EFF Mobilizes Global Support for Saudi Wikipedia Editor Facing 14-Year Sentence
Breaking: Osama Khalid, Saudi Wikipedia Contributor, Remains Detained Despite Sentence Reduction
The Electronic Frontier Foundation (EFF) has launched an urgent offline campaign to demand the release of Osama Khalid, a Saudi Wikipedia editor and open-source advocate who has been arbitrarily detained since July 2020. Initially sentenced to five years, the 32-year-old doctor and human rights defender saw his term escalated to 32 years on appeal, then reduced to 25 in 2023, and most recently cut to 14 years in September 2024—a pattern that rights groups call a mockery of due process.

Khalid, who began editing Wikipedia Arabic at age 12, is imprisoned for sharing information online that contradicted official narratives, including editing pages on women’s rights activist Loujain al-Hathloul and the notorious al-Ha’ir prison. His blog, now taken offline, criticized government plans to surveil encrypted platforms. The EFF warns that his prosecution is part of a broader crackdown on digital expression in Saudi Arabia.
Background: From Teenage Editor to Prisoner of Conscience
Osama Khalid grew up in the height of the blogging era, writing extensively about open-source technology, freedom of expression, and internet censorship in Saudi Arabia. He contributed translations to the EFF's HTTPS Everywhere project and attended international tech conferences while training to become a pediatrician.
His arrest came during a wave of arbitrary detentions under Saudi Arabia's Covid-19 lockdown. Authorities accused him of violating vague cybercrime laws, a charge that rights experts say was used to silence a peaceful critic. According to ALQST, a Saudi human rights organization leading the campaign for his release, “The huge discrepancy between sentences handed down at different stages in the case underscores the arbitrary manner in which sentencing is carried out in the Saudi judicial system.”

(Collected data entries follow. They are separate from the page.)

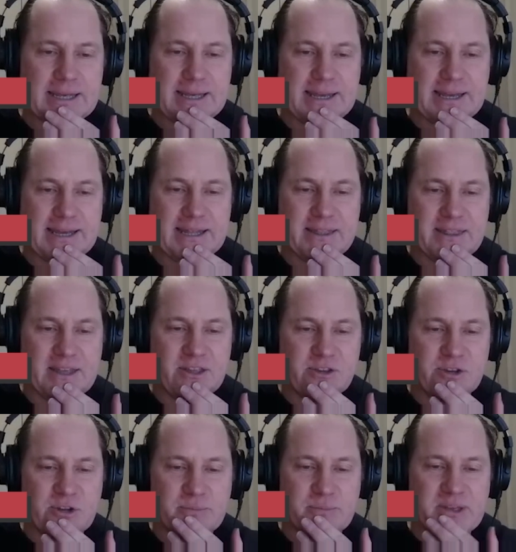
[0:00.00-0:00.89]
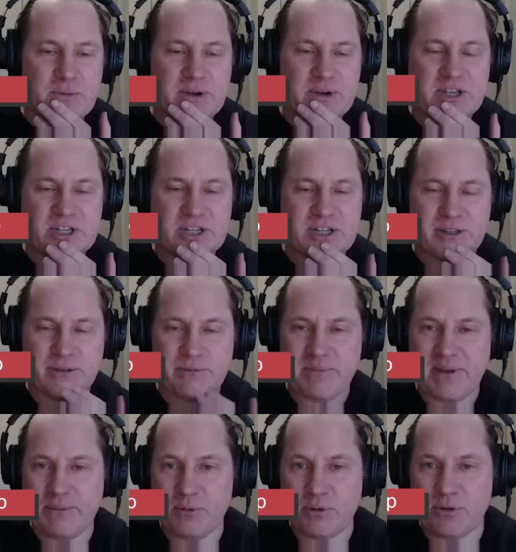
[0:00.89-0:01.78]
and these could be questions
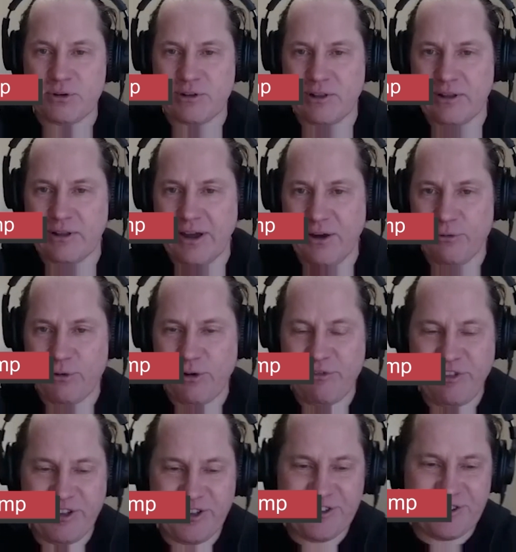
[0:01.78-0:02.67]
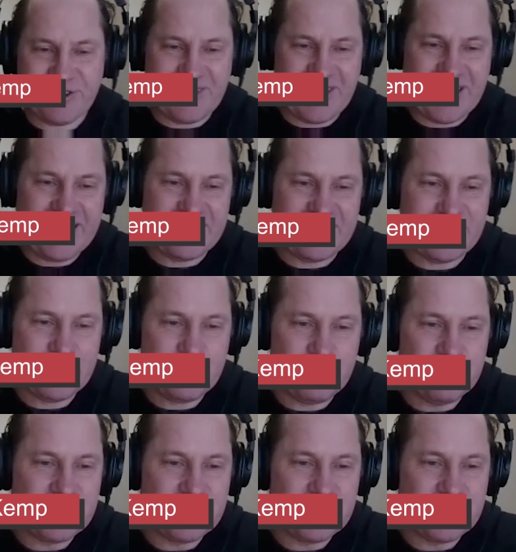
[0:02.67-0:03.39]
people could reflect on later.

EFF’s New Offline Campaign and Global Solidarity
The EFF’s “Offline” campaign spotlights Khalid alongside previous cases like Ola Bini, the Swedish developer targeted in Ecuador, and Alaa Abd El Fattah, the Egyptian activist. “Supporting these individuals has never been about defending only persons; it’s about defending the principle that writing code, sharing ideas, and criticizing governments should not be crimes,” an EFF spokesperson told Breaking News.

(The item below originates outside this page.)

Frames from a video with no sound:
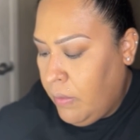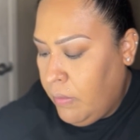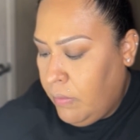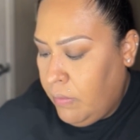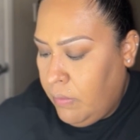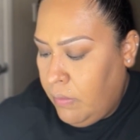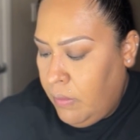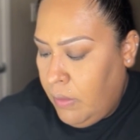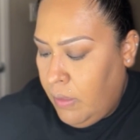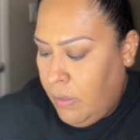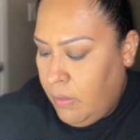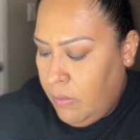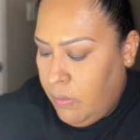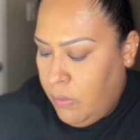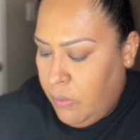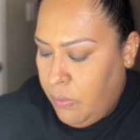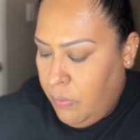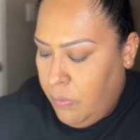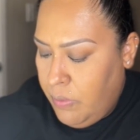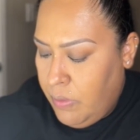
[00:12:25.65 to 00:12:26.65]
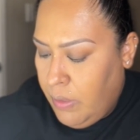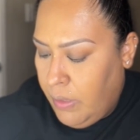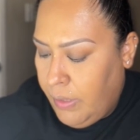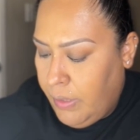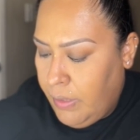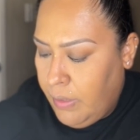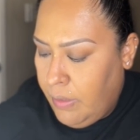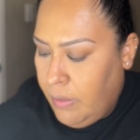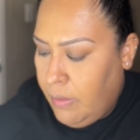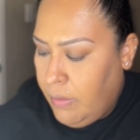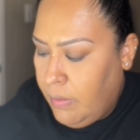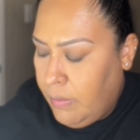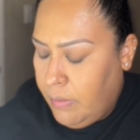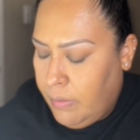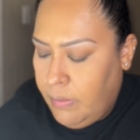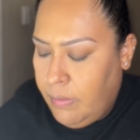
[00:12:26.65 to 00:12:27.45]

it too dark either.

The campaign urges international pressure on Saudi authorities, using letters, social media drives, and partnerships with ALQST. The EFF emphasizes that public solidarity can shift the political cost of repression, citing successful outcomes in previous cases. “Osama Khalid, like so many human rights defenders, must not be forgotten,” the group added.
What This Means: A Global Test for Free Expression
Khalid’s case exemplifies how governments use national security claims to silence technologists, journalists, and activists. The arbitrary sentences handed down to him reflect a broader trend: Saudi Arabia has repeatedly used cybercrime charges against peaceful online expression, targeting critics of its human rights record.
The EFF warns that attacks on free expression are rarely confined to borders. From Ecuador to Egypt, similar patterns of politically motivated prosecutions are emerging. “If we don’t stand together, no online critic is safe,” the EFF said. The organization calls on the global tech community to raise its voice, noting that sustained campaigning can help secure meaningful protections for those like Osama Khalid.